En primer lugar, ¿los barcos petroleros realmente pasan por el Estrecho de Ormoz? ¿Están reanudando sus tránsitos, o están anclados allí indefinidamente? Una interrupción prolongada en el flujo de barcos petroleros rápidamente cambiaría la estructura de los precios en la curva de futuros, especialmente en los meses más cercanos al momento del transporte.

En segundo lugar, la confirmación de daños físicos en las infraestructuras es importante. El cierre de una refinería por motivos de precaución es algo diferente de un deterioro continuo en su funcionamiento. La existencia de pérdidas significativas en la producción en Arabia Saudita, Catar o los Emiratos Árabes Unidos sería un importante factor positivo para el precio del petróleo crudo.

En tercer lugar, la respuesta de OPEC+. Si los productores aumentan su producción más allá del nivel planificado de 206,000 barriles por día, eso podría llevar a un aumento en los precios. Por el contrario, si existe una capacidad disponible limitada o hay indecisión política, esto podría favorecer a los compradores.

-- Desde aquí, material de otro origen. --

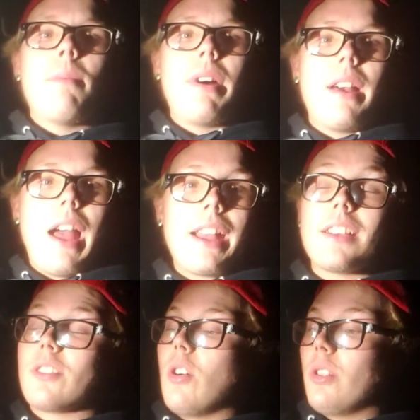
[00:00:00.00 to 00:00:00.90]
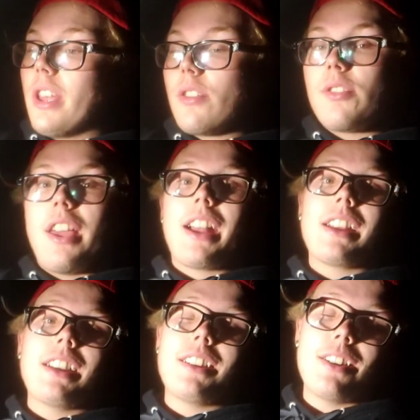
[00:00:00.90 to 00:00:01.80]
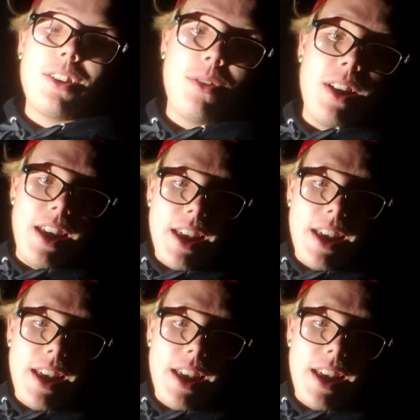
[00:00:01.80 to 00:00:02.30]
But I guess the only other thing I need to do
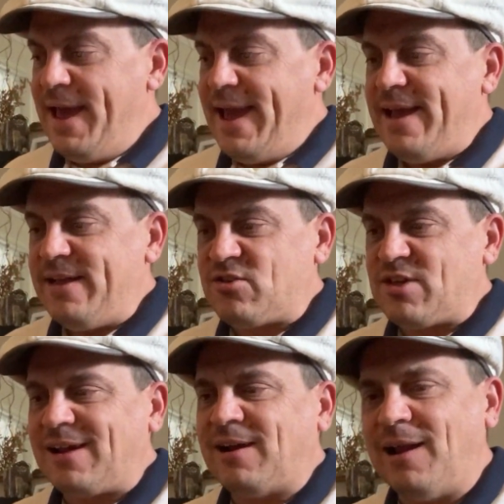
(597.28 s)

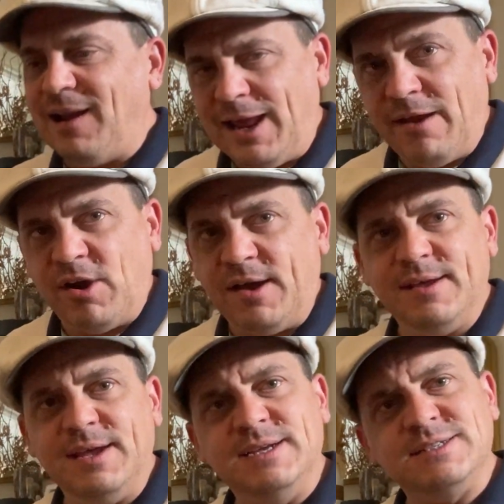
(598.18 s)
It's clearer,
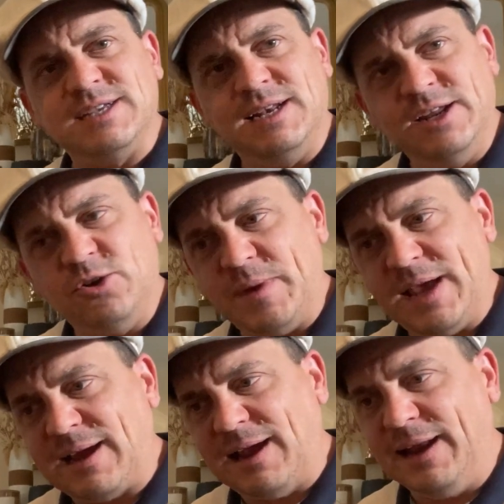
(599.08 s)
it's a little
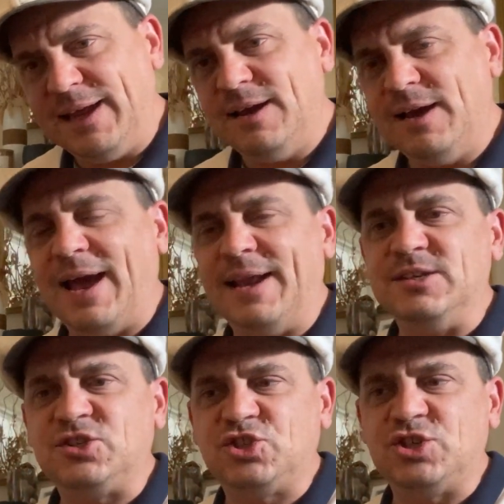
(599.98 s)
bit cleaner, and
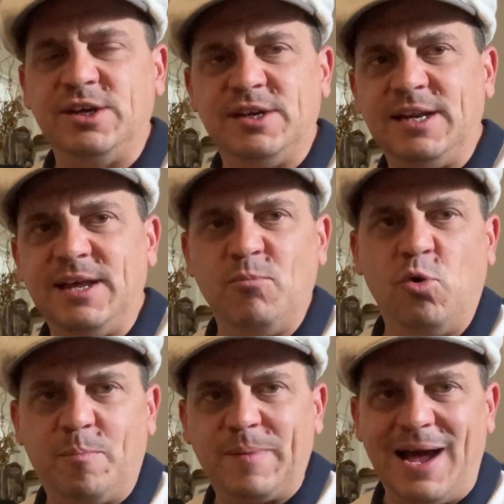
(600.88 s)
it's certainly
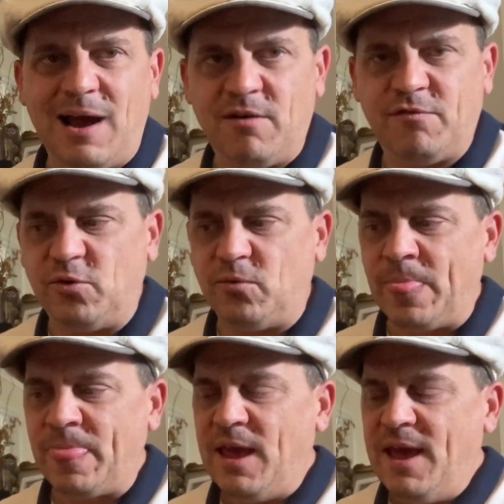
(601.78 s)
more powerful.
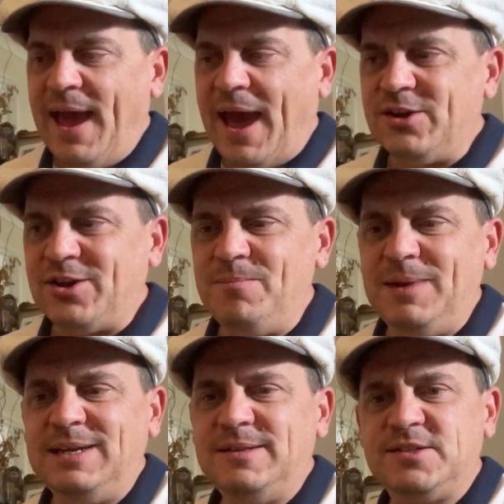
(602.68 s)
And I don't
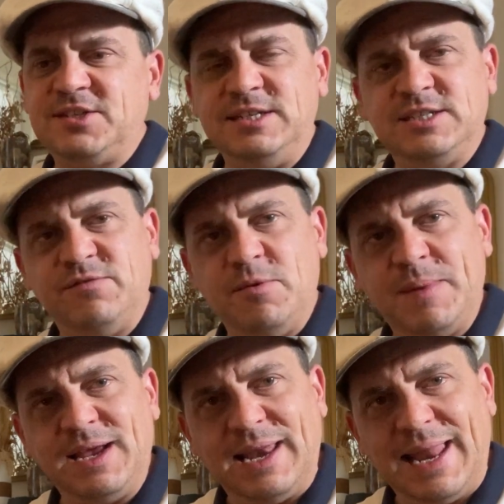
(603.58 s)
mean in the sense of it
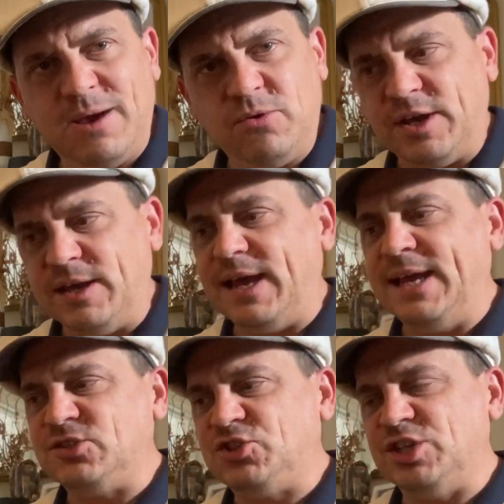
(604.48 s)
louder,
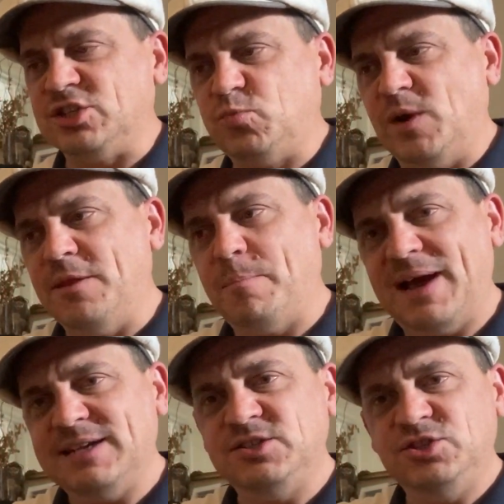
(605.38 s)
it's just when the
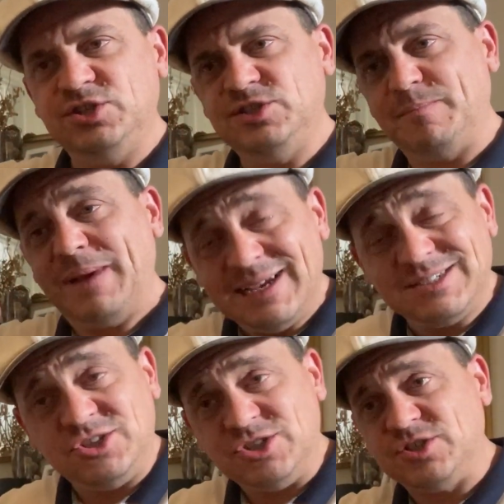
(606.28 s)

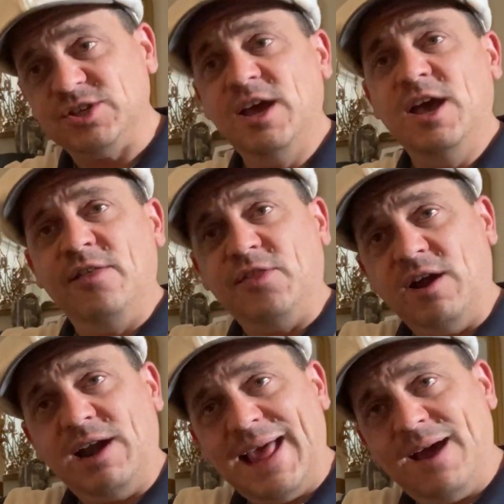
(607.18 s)
passages that
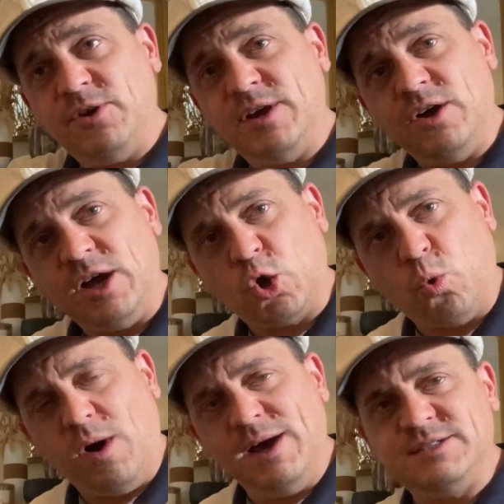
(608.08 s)
are louder and
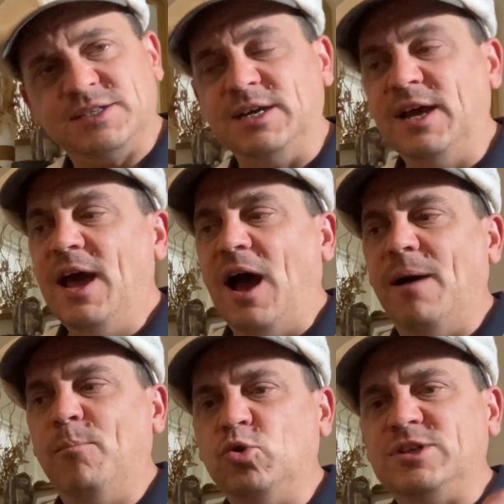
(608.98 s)
quieter
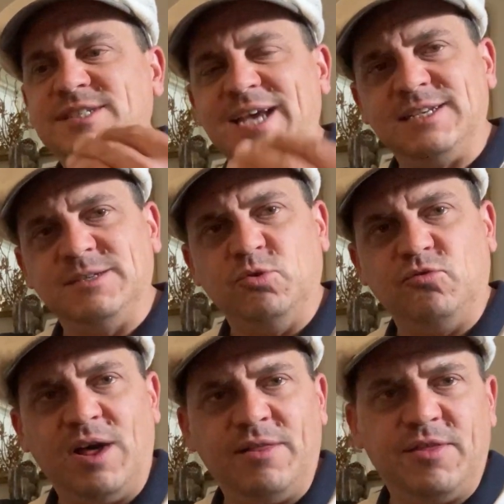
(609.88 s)
are more detectable
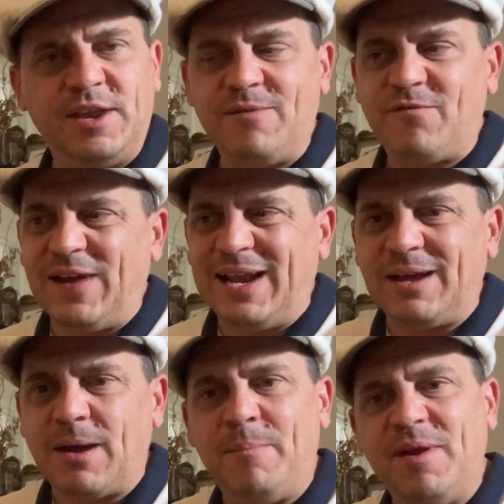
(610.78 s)
rather than it
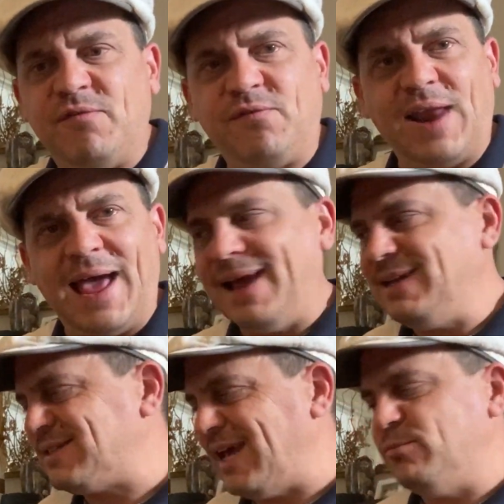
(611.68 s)
feeling a bit flat.
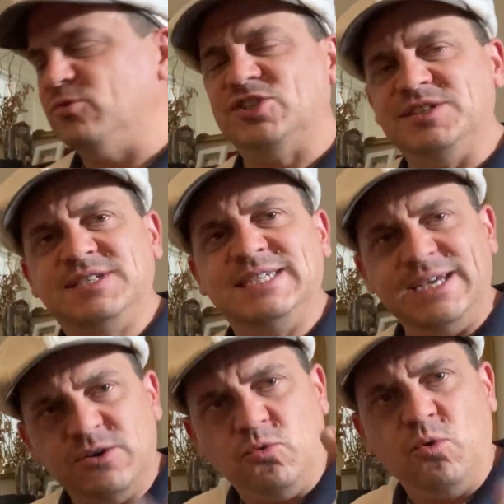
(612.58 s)
It's able to
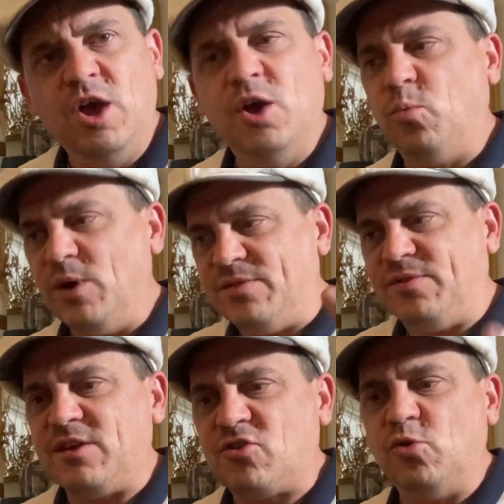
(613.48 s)
deal with
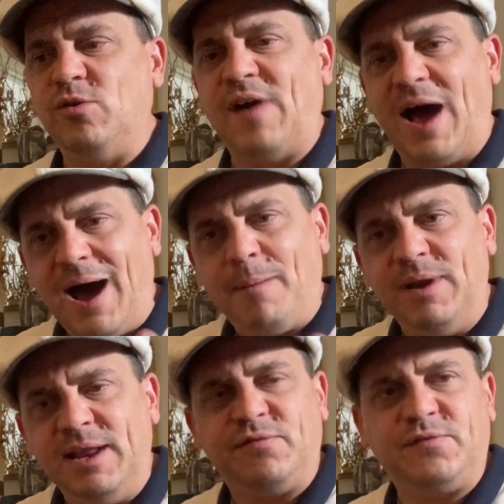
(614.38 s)
the sort of
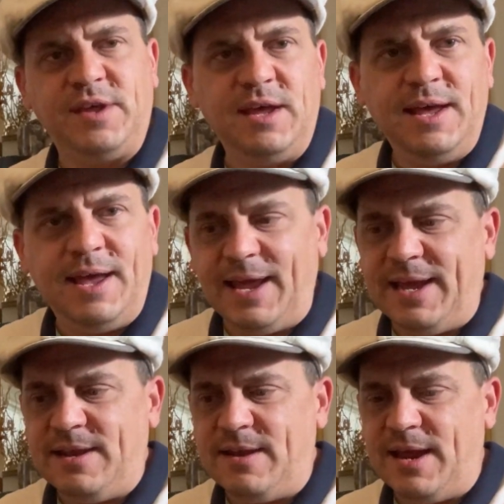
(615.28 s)
uplift
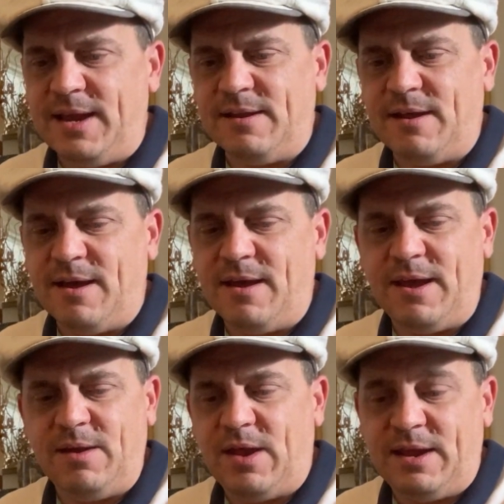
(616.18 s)
in
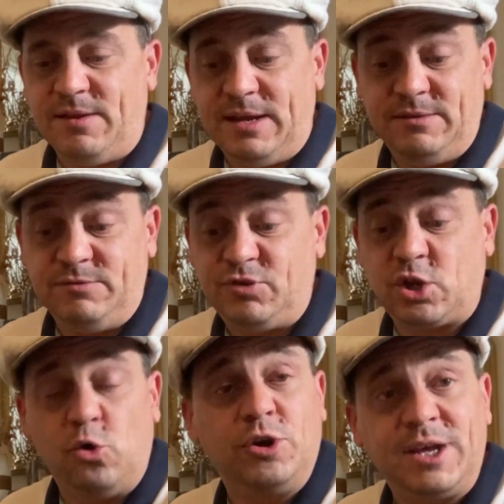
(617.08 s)
the
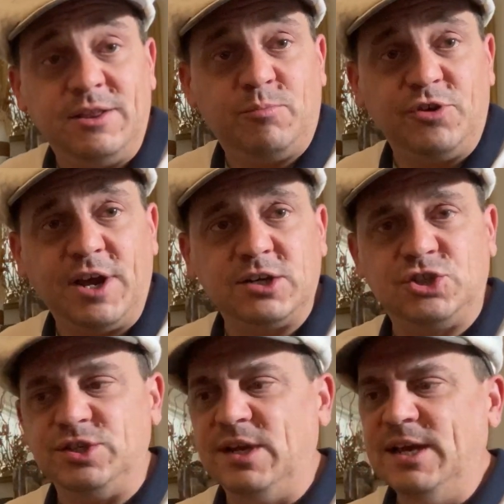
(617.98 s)
recording, in the
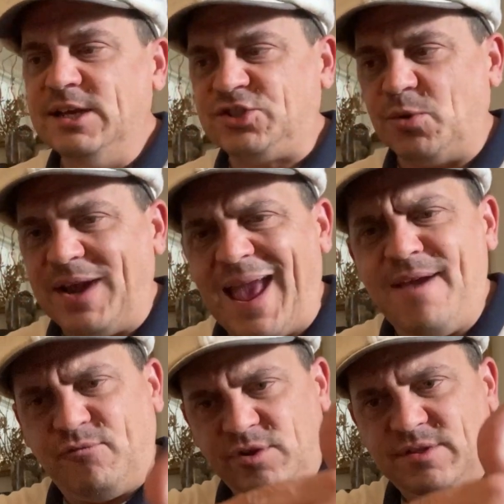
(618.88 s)
production. So when
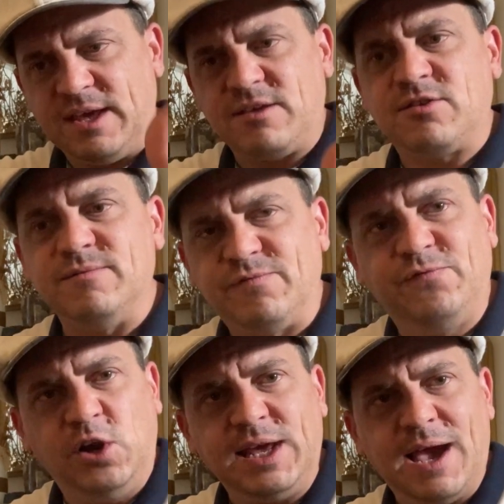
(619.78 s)
everything's
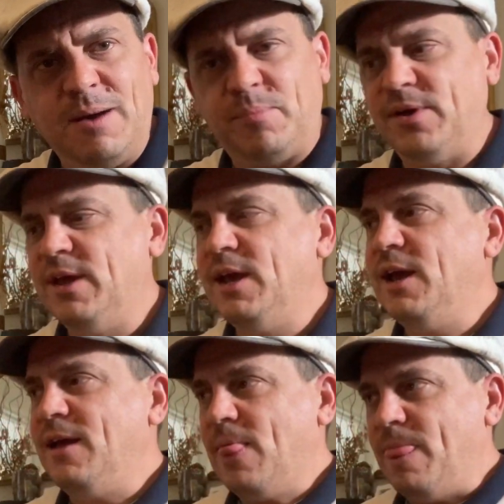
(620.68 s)
fully up,
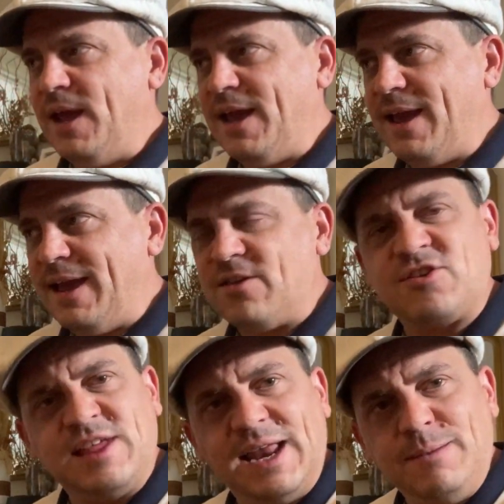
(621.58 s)
it's
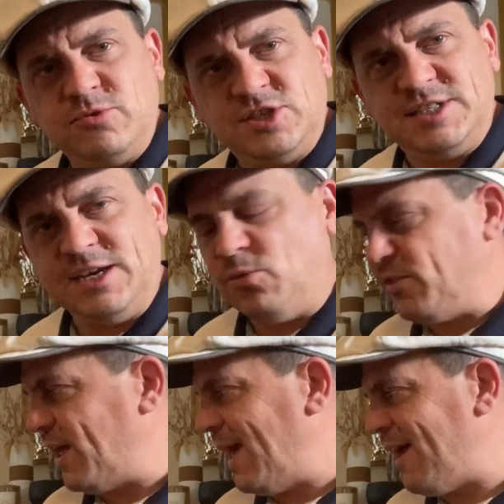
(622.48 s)
still able to deal
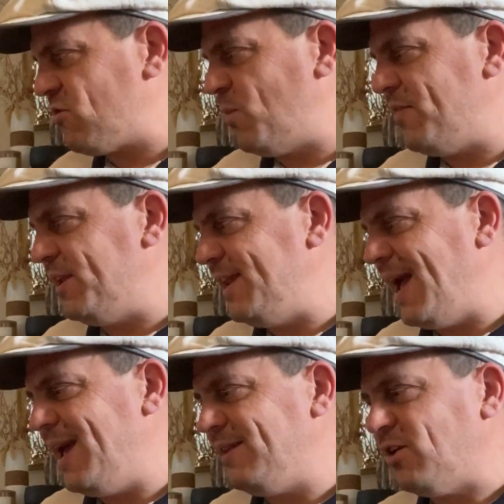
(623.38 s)
with that. As where the
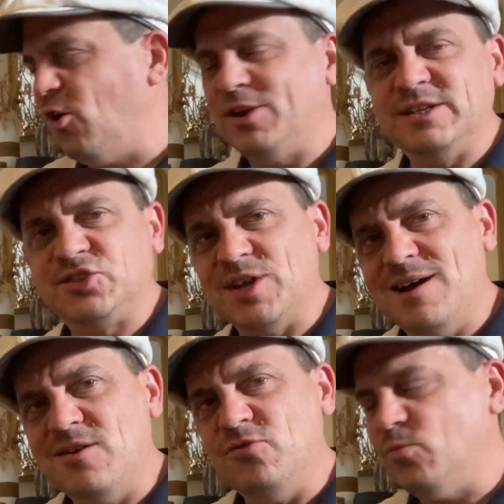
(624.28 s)
NAD on its
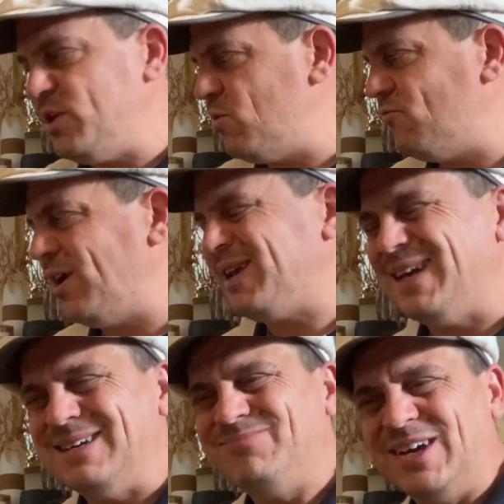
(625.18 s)
own, when you're running
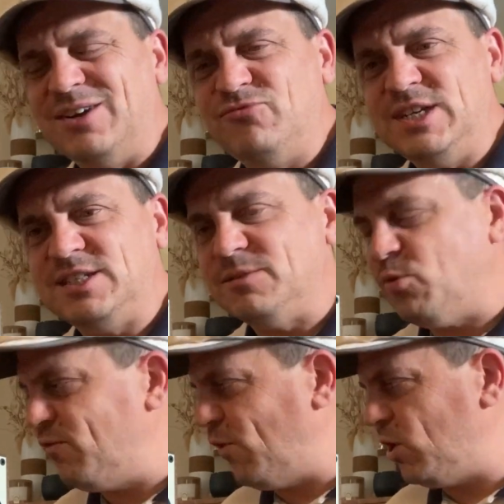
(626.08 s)
it at a
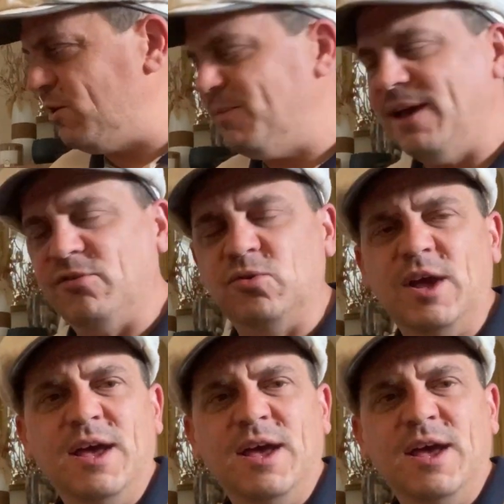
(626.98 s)
reasonable volume level,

En cuarto lugar, se trata de las diferencias entre los precios de los productos refinados. Las diferencias en el precio de los productos crudos y los refinados, especialmente en el caso del diésel, indican si las refinerías tienen dificultades para mantener sus costos bajos. Una mayor diferencia entre los precios de los productos crudos y los refinados indica que existe una escasez real en el mercado.

Por último, existe el efecto macro de los derivados financieros. Si el aumento en los precios del gasolina y el diésel comienza a influir en los datos de inflación, las rentabilidades de los bonos podrían aumentar aún más. Esto, a su vez, fortalecería el dólar y complicaría aún más la tendencia alcista de los precios del crudo. Unas rentabilidades más altas podrían servir como un freno para las corrientes especulativas hacia los productos básicos.

Por ahora, el aumento del 6% en los precios del petróleo parece dramático en un gráfico, pero es un aumento moderado si lo consideramos en términos históricos.El mercado determina los precios en función del riesgo, no de las catástrofes. Si el precio del petróleo vuelve a los 80 dólares, asciende hasta los 100 dólares, o regresa a los bajos 60 dólares, todo dependerá de cuánto tiempo dure este conflicto que perturba los flujos de comercio. También dependerá de si los drones causan daños permanentes o no. Hasta entonces, la volatilidad, y no un aumento constante en los precios, seguirá siendo la situación más probable.